- Location in Uinta County and the state of Wyoming
- Lonetree, Wyoming Location in the United States
- Coordinates: 41°2′9″N 110°9′44″W﻿ / ﻿41.03583°N 110.16222°W
- Country: United States
- State: Wyoming
- County: Uinta

Area
- • Total: 45.6 sq mi (118.2 km^{2})
- • Land: 45.6 sq mi (118.1 km^{2})
- • Water: 0.039 sq mi (0.1 km^{2})
- Elevation: 7,556 ft (2,303 m)

Population (2010)
- • Total: 49
- • Density: 1.1/sq mi (0.41/km^{2})
- Time zone: UTC-7 (Mountain (MST))
- • Summer (DST): UTC-6 (MDT)
- ZIP code: 82936
- Area code: 307
- FIPS code: 56-47370
- GNIS feature ID: 1601095

= Lonetree, Wyoming =

Census-designated place in Uinta County, Wyoming, United States

Lonetree is a census-designated place (CDP) in Uinta County, Wyoming, United States. The population was 49 at the 2010 census.

==Geography==
Lonetree is located at (41.035734, -110.162226).

According to the United States Census Bureau, the CDP has a total area of 45.6 square miles (118.2 km^{2}), of which 45.6 square miles (118.1 km^{2}) is land and 0.04 square mile (0.1 km^{2}) (0.04%) is water.

==Demographics==
As of the census of 2000, there were 61 people, 16 households, and 15 families residing in the CDP. The population density was 1.3 people per square mile (0.5/km^{2}). There were 25 housing units at an average density of 0.5/sq mi (0.2/km^{2}). The racial makeup of the CDP was 100.00% White.

There were 16 households, out of which 50.0% had children under the age of 18 living with them, 81.3% were married couples living together, 6.3% had a female householder with no husband present, and 6.3% were non-families. No households were made up of individuals, and none had someone living alone who was 65 years of age or older. The average household size was 3.81 and the average family size was 3.93.

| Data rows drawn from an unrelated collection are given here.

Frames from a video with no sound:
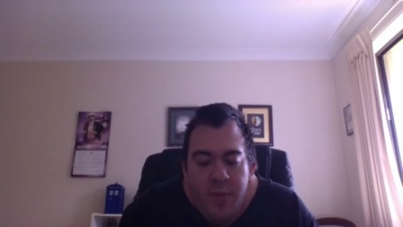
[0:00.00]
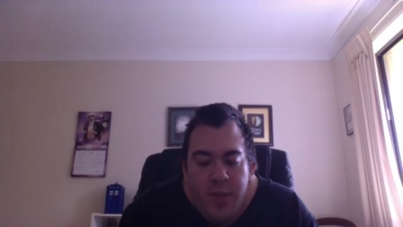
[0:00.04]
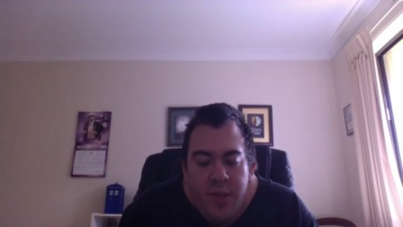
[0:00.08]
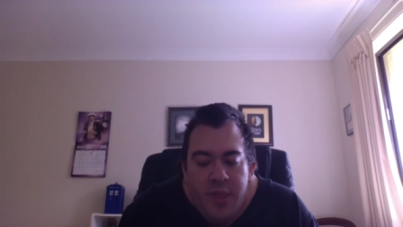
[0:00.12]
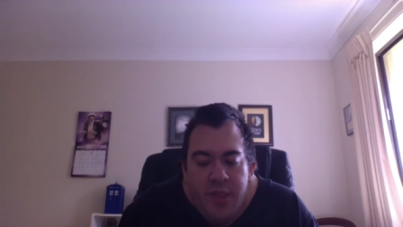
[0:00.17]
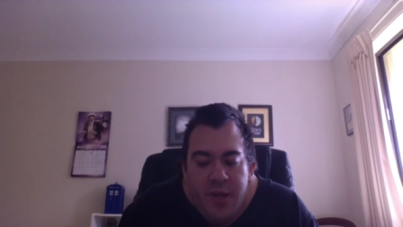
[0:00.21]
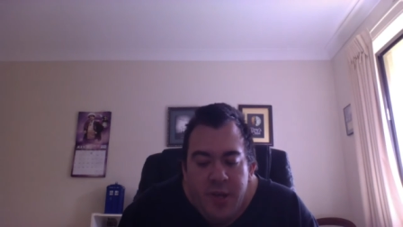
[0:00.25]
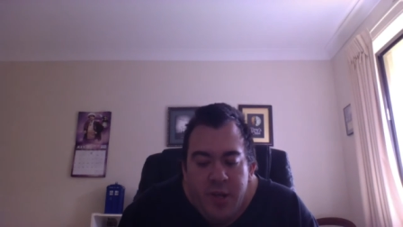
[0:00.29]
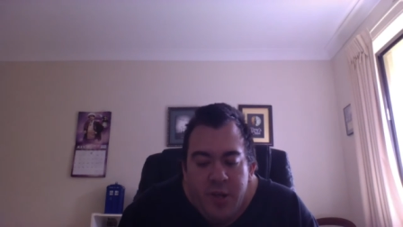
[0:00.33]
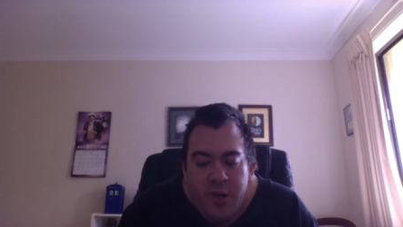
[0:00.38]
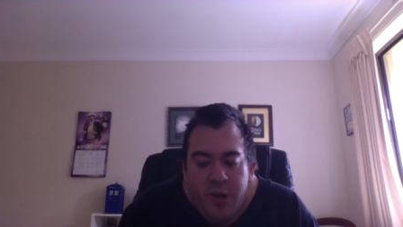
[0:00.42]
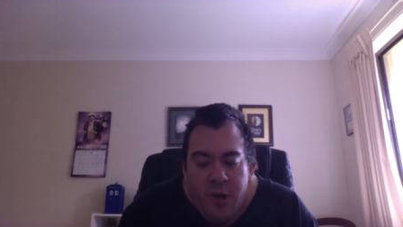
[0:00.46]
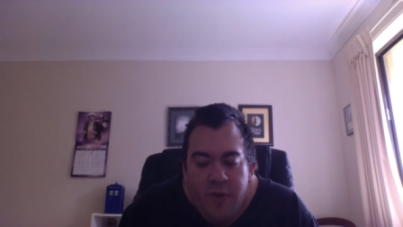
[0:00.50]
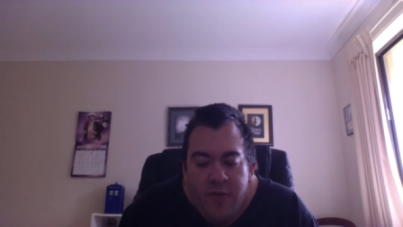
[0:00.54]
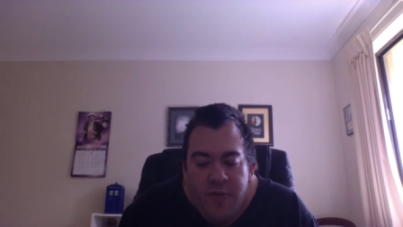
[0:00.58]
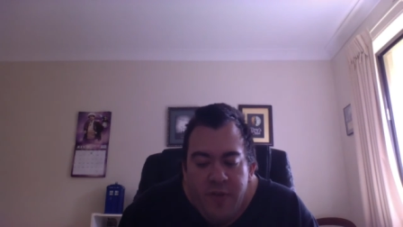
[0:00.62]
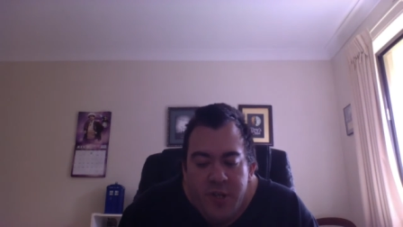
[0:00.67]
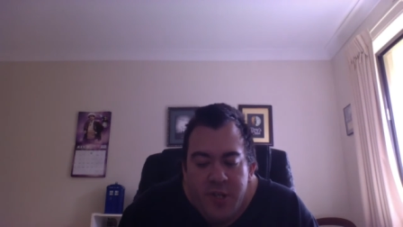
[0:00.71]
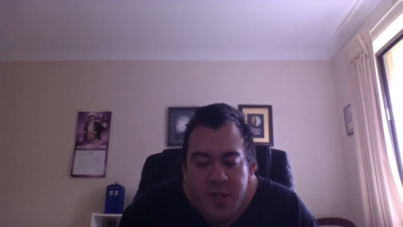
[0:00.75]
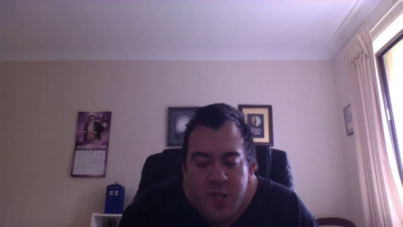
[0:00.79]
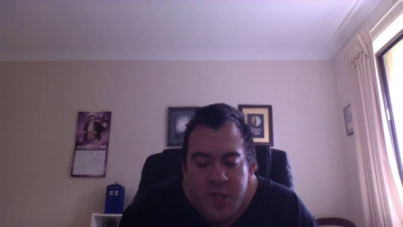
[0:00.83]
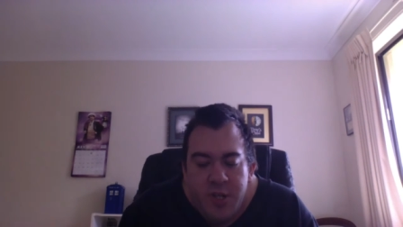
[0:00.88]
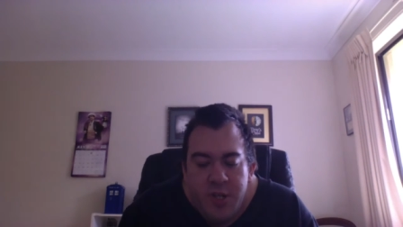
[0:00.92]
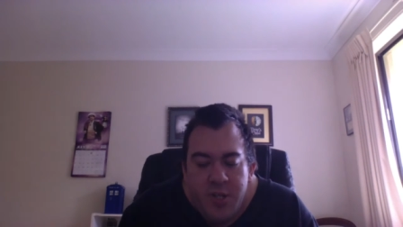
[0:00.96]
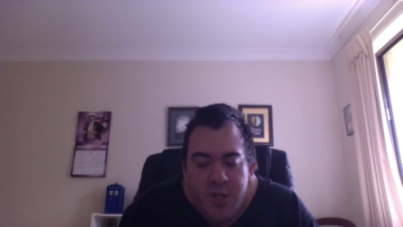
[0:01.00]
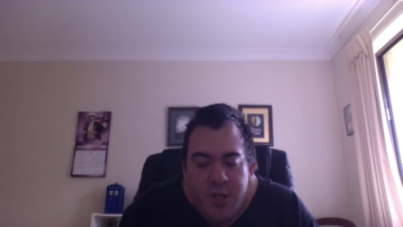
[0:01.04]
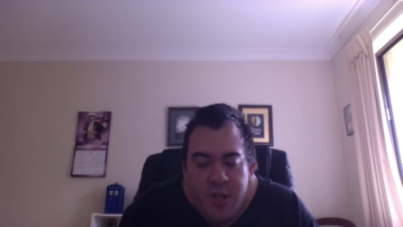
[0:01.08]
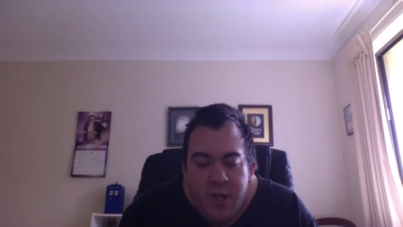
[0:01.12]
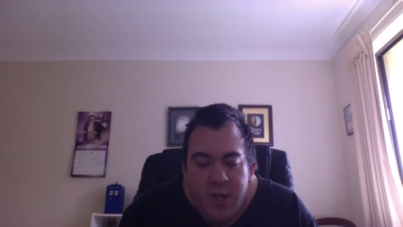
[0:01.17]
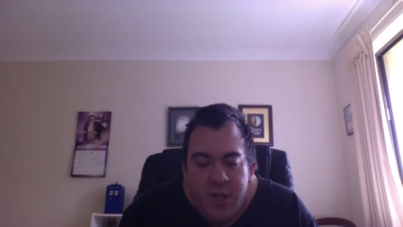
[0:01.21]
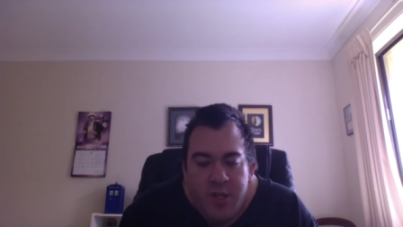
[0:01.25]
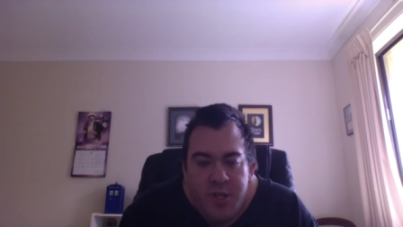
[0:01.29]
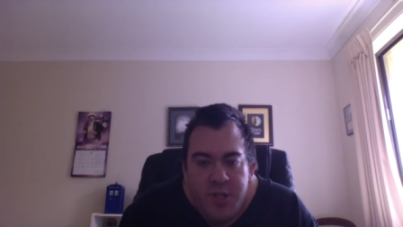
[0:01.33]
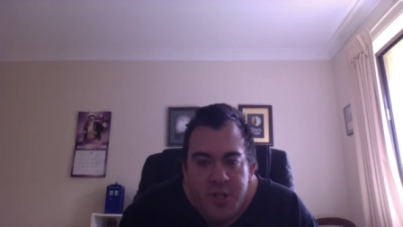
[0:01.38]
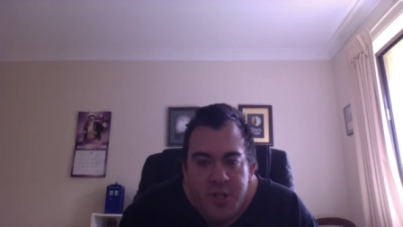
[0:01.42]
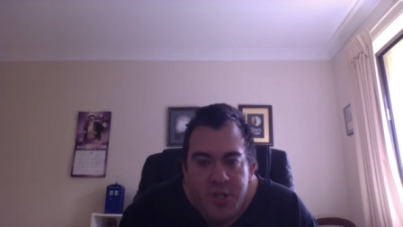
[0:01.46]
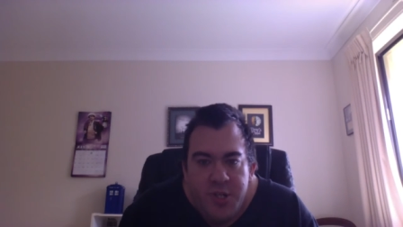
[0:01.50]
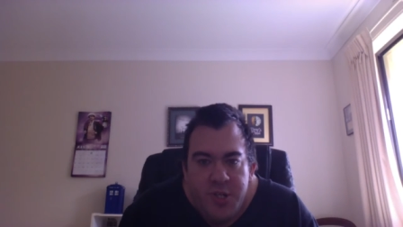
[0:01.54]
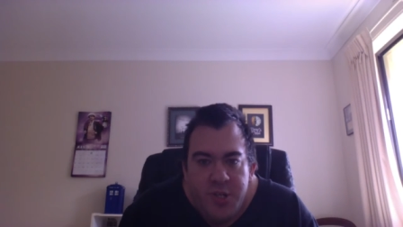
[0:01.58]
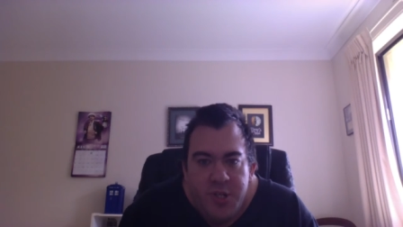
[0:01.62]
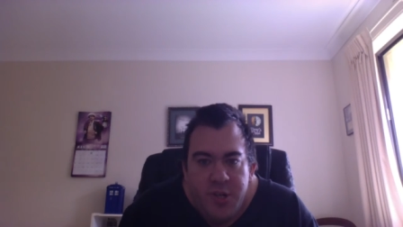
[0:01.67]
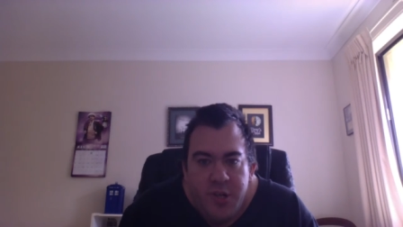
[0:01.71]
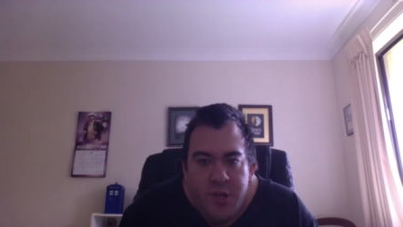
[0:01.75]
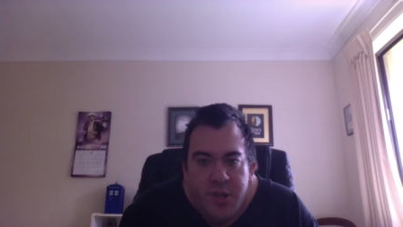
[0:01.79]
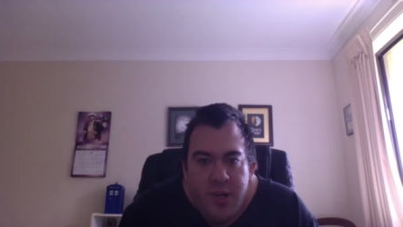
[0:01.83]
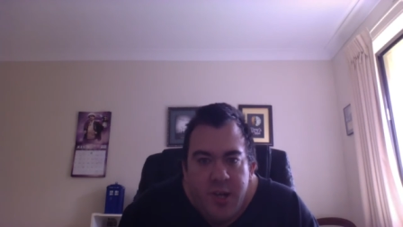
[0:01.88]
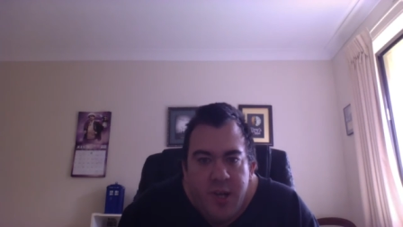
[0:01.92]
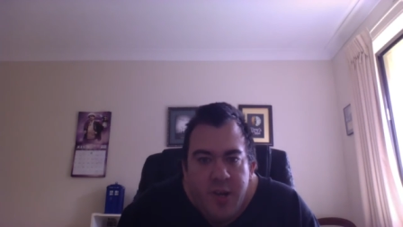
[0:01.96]
But then coffee turned to lunch. You
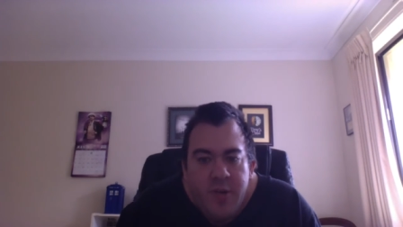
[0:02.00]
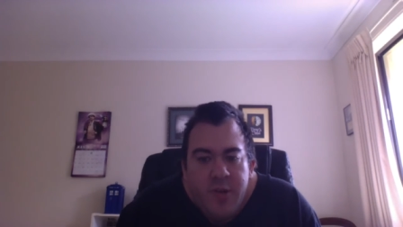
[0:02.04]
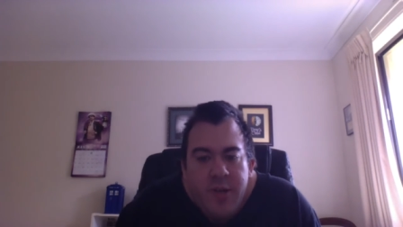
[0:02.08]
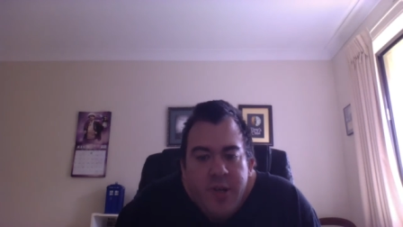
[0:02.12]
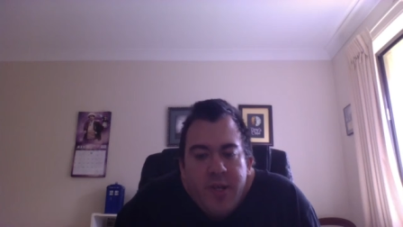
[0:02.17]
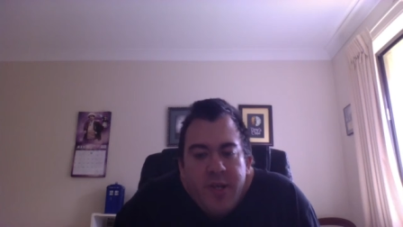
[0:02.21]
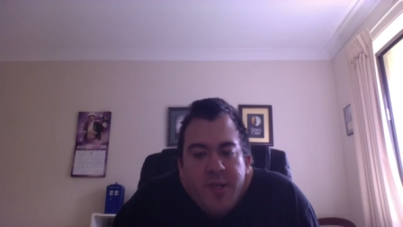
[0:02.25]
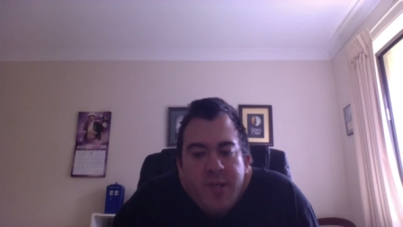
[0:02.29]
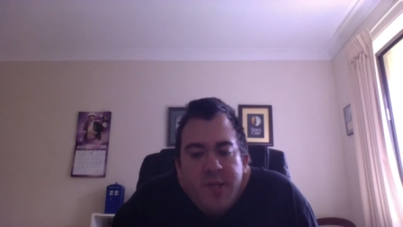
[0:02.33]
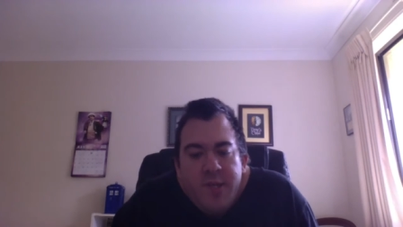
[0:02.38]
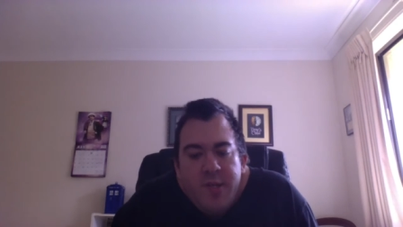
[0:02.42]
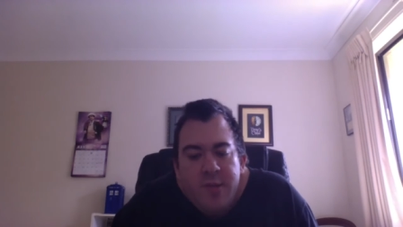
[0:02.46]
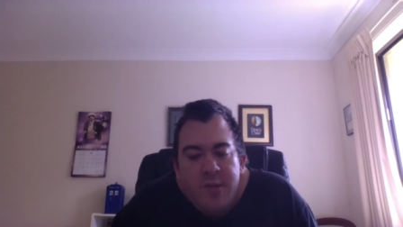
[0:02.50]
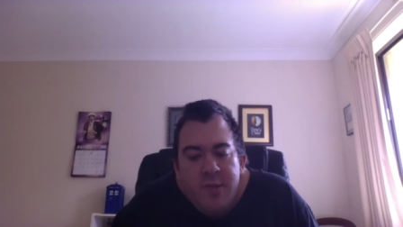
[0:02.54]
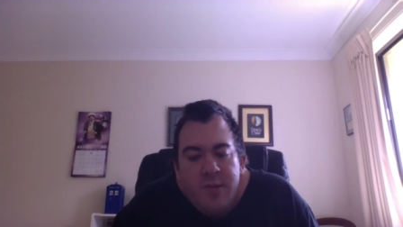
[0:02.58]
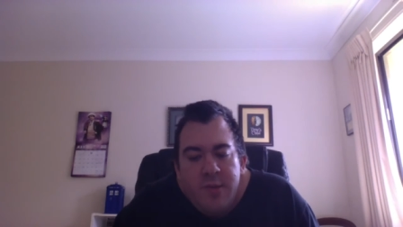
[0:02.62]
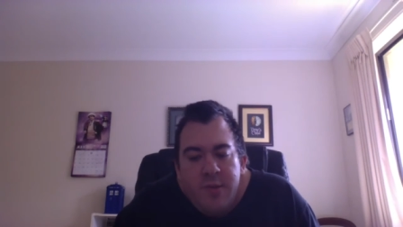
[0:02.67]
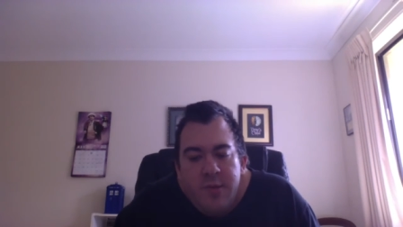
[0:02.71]
know how it is.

In the CDP, the population was spread out, with 41.0% under the age of 18, 11.5% from 18 to 24, 19.7% from 25 to 44, 14.8% from 45 to 64, and 13.1% who were 65 years of age or older. The median age was 23 years. For every 100 females, there were 117.9 males. For every 100 females age 18 and over, there were 100.0 males.

The median income for a household in the CDP was $33,125, and the median income for a family was $33,125. Males had a median income of $28,125 versus $18,750 for females. The per capita income for the CDP was $8,788. There were 11.1% of families and 8.6% of the population living below the poverty line, including 13.2% of under eighteens and none of those over 64.

==Education==
Public education in the community of Lonetree is provided by Uinta County School District #4. The district operates four campuses - Mountain View Elementary School (grades K-2), Fort Bridger Elementary School (grades 3–4), Mountain View Middle School (grades 5–8), and Mountain View High School (grades 9–12).